Why did my Amazon OpenSearch Service node crash?
Last updated: 2021-07-30
One of the nodes in my Amazon OpenSearch Service (successor to Amazon Elasticsearch Service) cluster is down. Why did the node fail and how can I prevent this from happening again?
Each OpenSearch Service node runs on a separate Amazon Elastic Compute Cloud (Amazon EC2) instance. A failed node is an instance that isn't responding to heartbeat signals from the other nodes. Heartbeat signals are periodic signals that monitor the availability of the data nodes in the cluster.
Here are common causes of failed cluster nodes:
- High Java Virtual Machine (JVM) memory pressure
- Hardware failure
Check for failed nodes
1. Open the OpenSearch Service console.
2. Choose the name of your OpenSearch Service domain.
3. Choose the Cluster health tab, and then choose the Nodes metric. If the number of nodes is fewer than the number that you configured for your cluster, this indicates that a node is down.
Note: The Nodes metric can be inaccurate during changes to your cluster configuration or any routine maintenance for the service. This behavior is expected.
Identify and troubleshoot high JVM memory pressure
JVM memory pressure refers to the percentage of Java heap that is used for all data nodes in an OpenSearch Service cluster. High JVM memory pressure can cause high CPU usage and other cluster performance issues.
JVM memory pressure is determined by the following factors:
- The amount of data on the cluster in proportion to the amount of resources.
- The query load on the cluster.
Here's what happens as JVM memory pressure increases:
- At 75%: OpenSearch Service triggers the Concurrent Mark Sweep (CMS) garbage collector. The CMS collector runs alongside other processes to keep pauses and disruptions to a minimum.

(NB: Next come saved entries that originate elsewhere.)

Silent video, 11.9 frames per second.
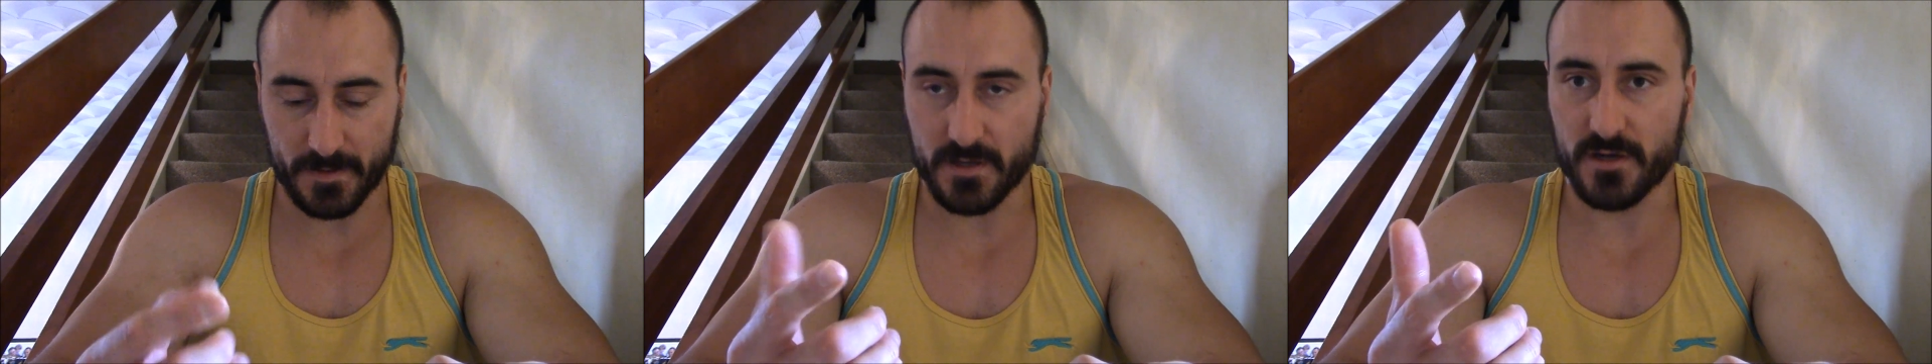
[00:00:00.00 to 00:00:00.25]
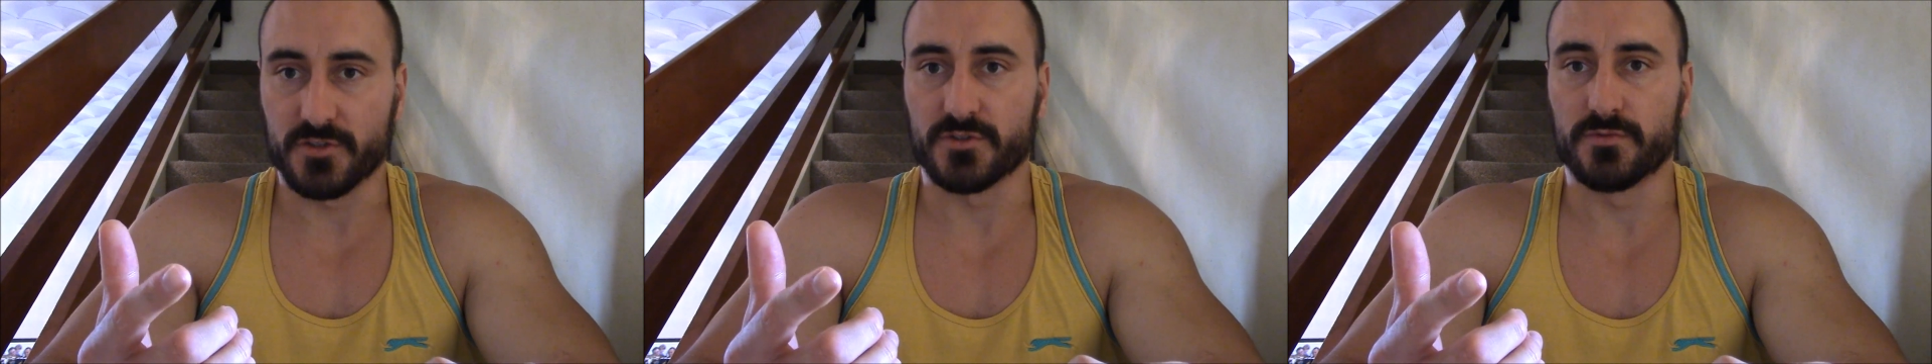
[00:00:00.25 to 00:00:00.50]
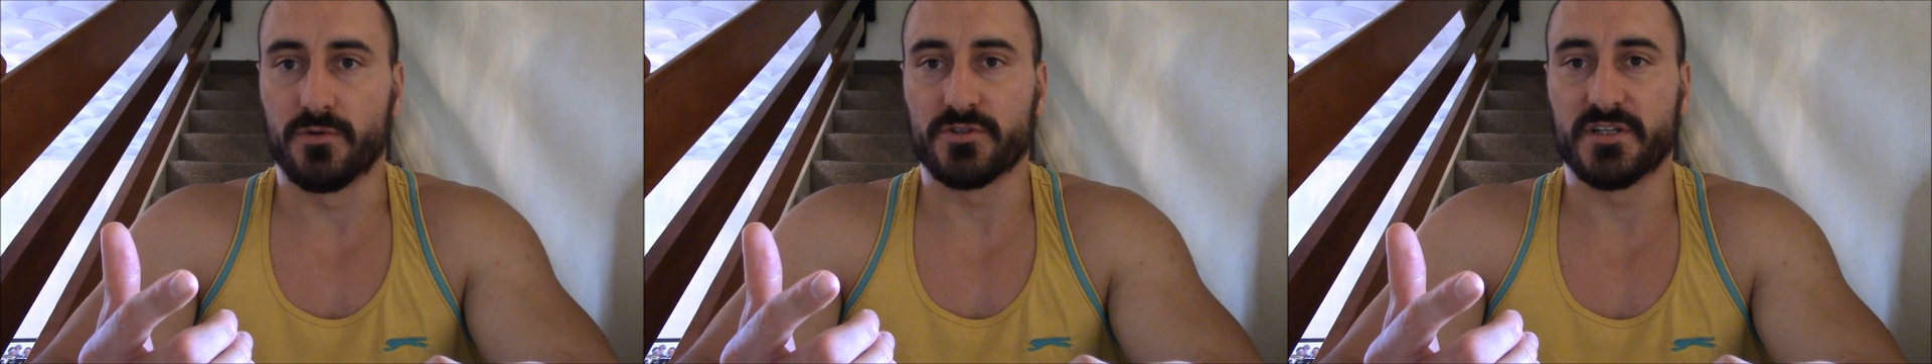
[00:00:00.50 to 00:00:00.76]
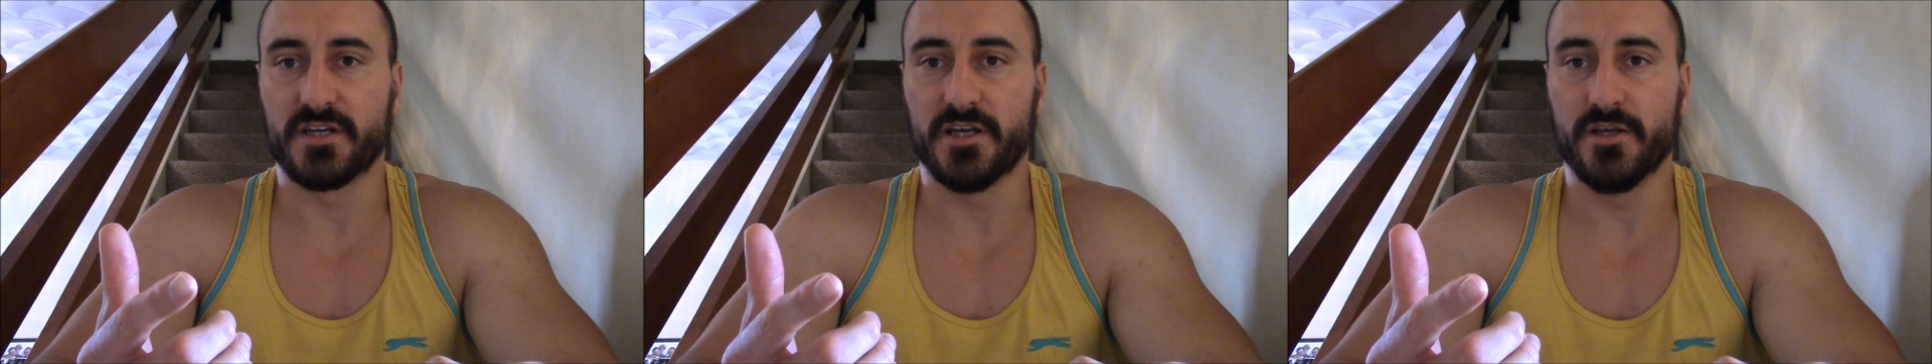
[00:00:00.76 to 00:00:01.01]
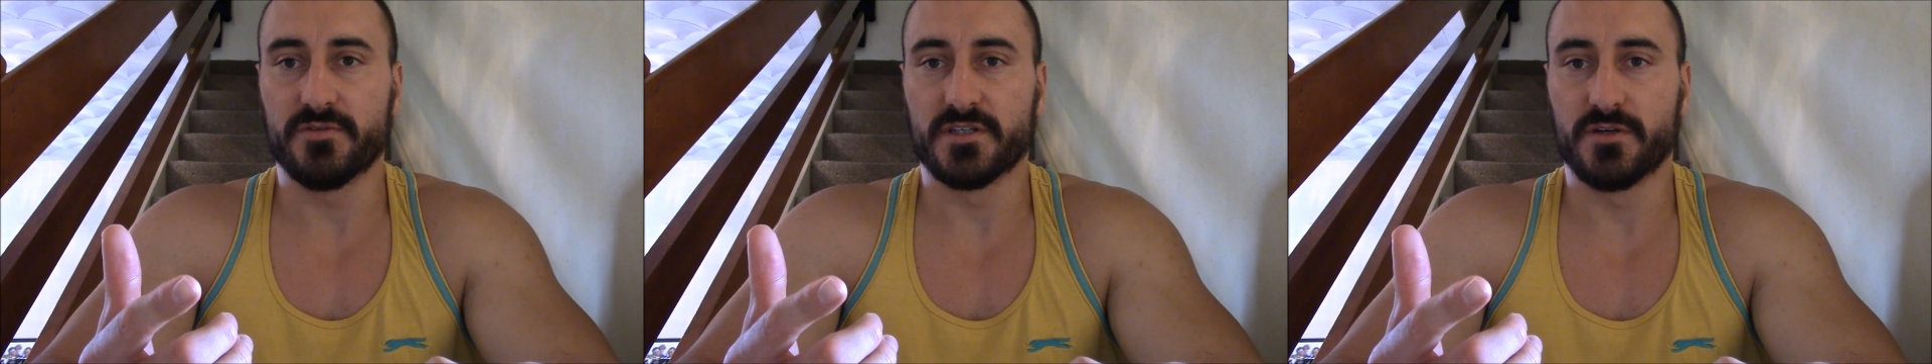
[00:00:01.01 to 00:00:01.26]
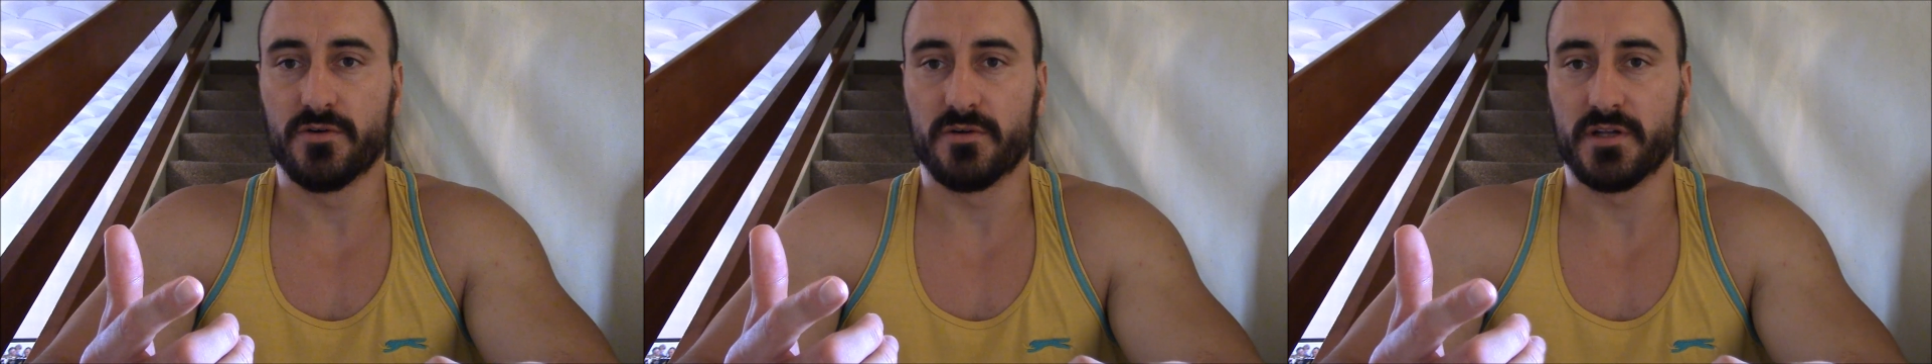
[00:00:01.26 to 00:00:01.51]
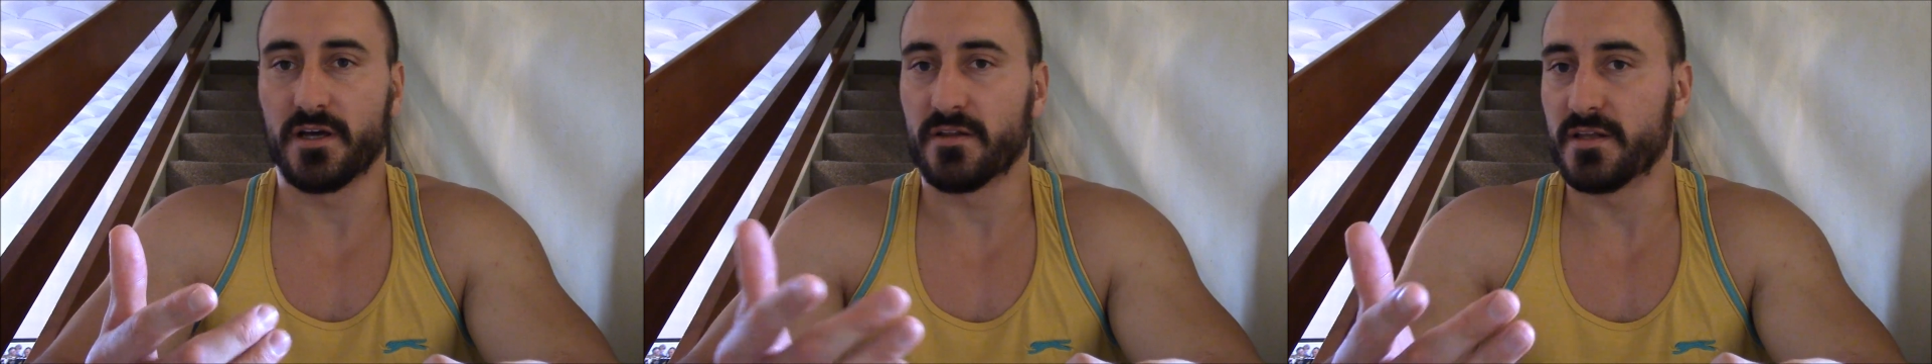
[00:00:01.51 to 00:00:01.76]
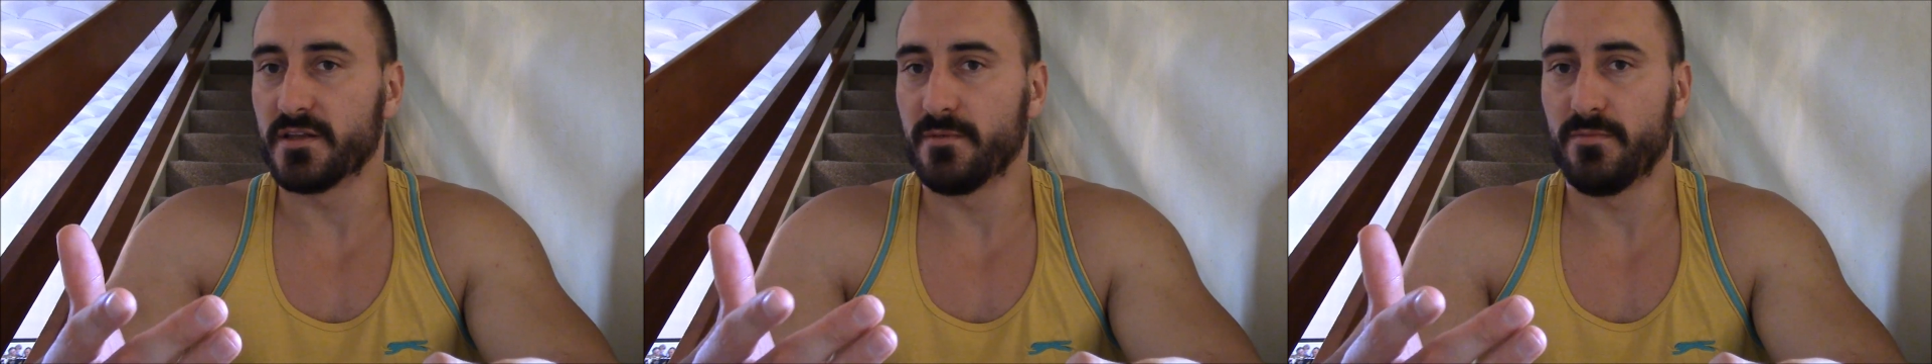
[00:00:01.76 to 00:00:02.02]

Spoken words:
Schwarzenegger used to call it, I think,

Note: OpenSearch Service publishes several garbage collection metrics to Amazon CloudWatch. These metrics can help you monitor JVM memory usage. For more information, see Monitoring cluster metrics with Amazon CloudWatch.
- Above 75%: If the CMS collector fails to reclaim enough memory and usage remains above 75%, then OpenSearch Service JVM tries to free up memory. OpenSearch Service JVM also tries to prevent a JVM OutOfMemoryError (OOM) exception by slowing or stopping processes.
- If the JVM continues to grow and the space is not reclaimed, then OpenSearch Service JVM will stop the processes that try to allocate memory. If a critical process is stopped, one or more cluster nodes might fail. It's a best practice to keep CPU usage below 80%.
To prevent high JVM memory pressure, follow these best practices:
- Avoid queries on wide ranges, such as wildcard queries.
- Avoid sending a large number of requests at the same time.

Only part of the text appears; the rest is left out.